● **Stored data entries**
-=-=-

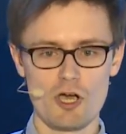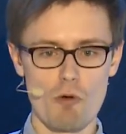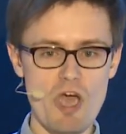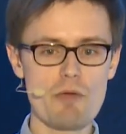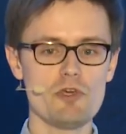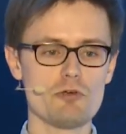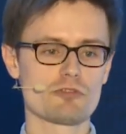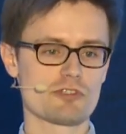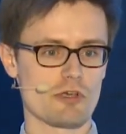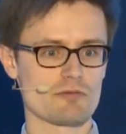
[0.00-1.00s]
Or maybe use
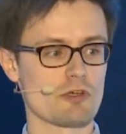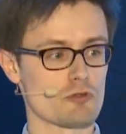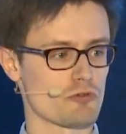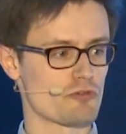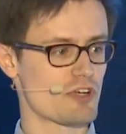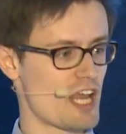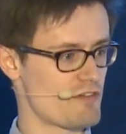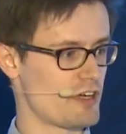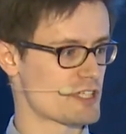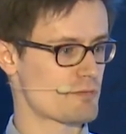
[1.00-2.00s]
some sort of
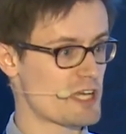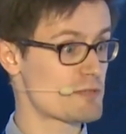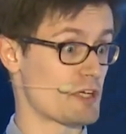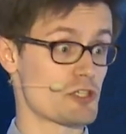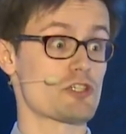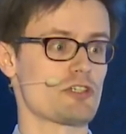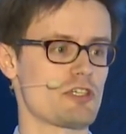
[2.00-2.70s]
clever space partitioning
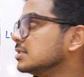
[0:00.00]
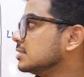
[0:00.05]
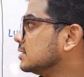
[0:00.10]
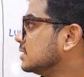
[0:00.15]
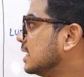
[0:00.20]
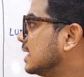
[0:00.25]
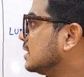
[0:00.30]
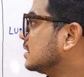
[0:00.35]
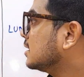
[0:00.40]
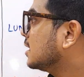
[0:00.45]

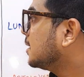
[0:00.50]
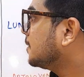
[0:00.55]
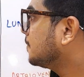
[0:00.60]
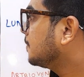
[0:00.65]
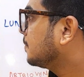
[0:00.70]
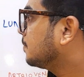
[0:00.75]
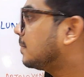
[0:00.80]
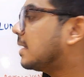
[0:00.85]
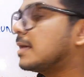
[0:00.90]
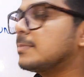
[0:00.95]
Then the
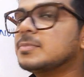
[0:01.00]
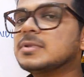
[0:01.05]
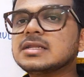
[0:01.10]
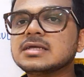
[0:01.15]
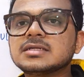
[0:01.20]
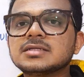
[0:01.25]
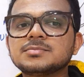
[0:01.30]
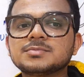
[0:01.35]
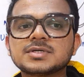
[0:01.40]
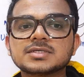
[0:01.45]

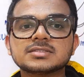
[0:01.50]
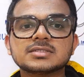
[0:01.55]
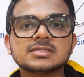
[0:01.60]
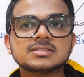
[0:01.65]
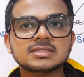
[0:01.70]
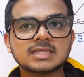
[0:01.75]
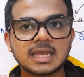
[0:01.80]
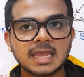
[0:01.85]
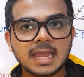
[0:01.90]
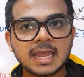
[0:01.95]
papillary
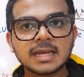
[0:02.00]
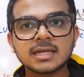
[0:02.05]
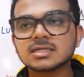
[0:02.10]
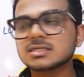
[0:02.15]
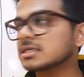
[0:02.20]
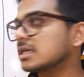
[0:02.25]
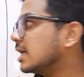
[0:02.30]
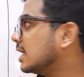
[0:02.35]
muscles act,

-=-=-

● **WHAT THE TASK REQUIRES**
What is wanted is a verbatim transcription of every record above, pictures excluded.

● **EXERCISE ANSWER**
[0.00-1.00s]
Or maybe use
[1.00-2.00s]
some sort of
[2.00-2.70s]
clever space partitioning
[0:00.00]
[0:00.05]
[0:00.10]
[0:00.15]
[0:00.20]
[0:00.25]
[0:00.30]
[0:00.35]
[0:00.40]
[0:00.45]

[0:00.50]
[0:00.55]
[0:00.60]
[0:00.65]
[0:00.70]
[0:00.75]
[0:00.80]
[0:00.85]
[0:00.90]
[0:00.95]
Then the
[0:01.00]
[0:01.05]
[0:01.10]
[0:01.15]
[0:01.20]
[0:01.25]
[0:01.30]
[0:01.35]
[0:01.40]
[0:01.45]

[0:01.50]
[0:01.55]
[0:01.60]
[0:01.65]
[0:01.70]
[0:01.75]
[0:01.80]
[0:01.85]
[0:01.90]
[0:01.95]
papillary
[0:02.00]
[0:02.05]
[0:02.10]
[0:02.15]
[0:02.20]
[0:02.25]
[0:02.30]
[0:02.35]
muscles act,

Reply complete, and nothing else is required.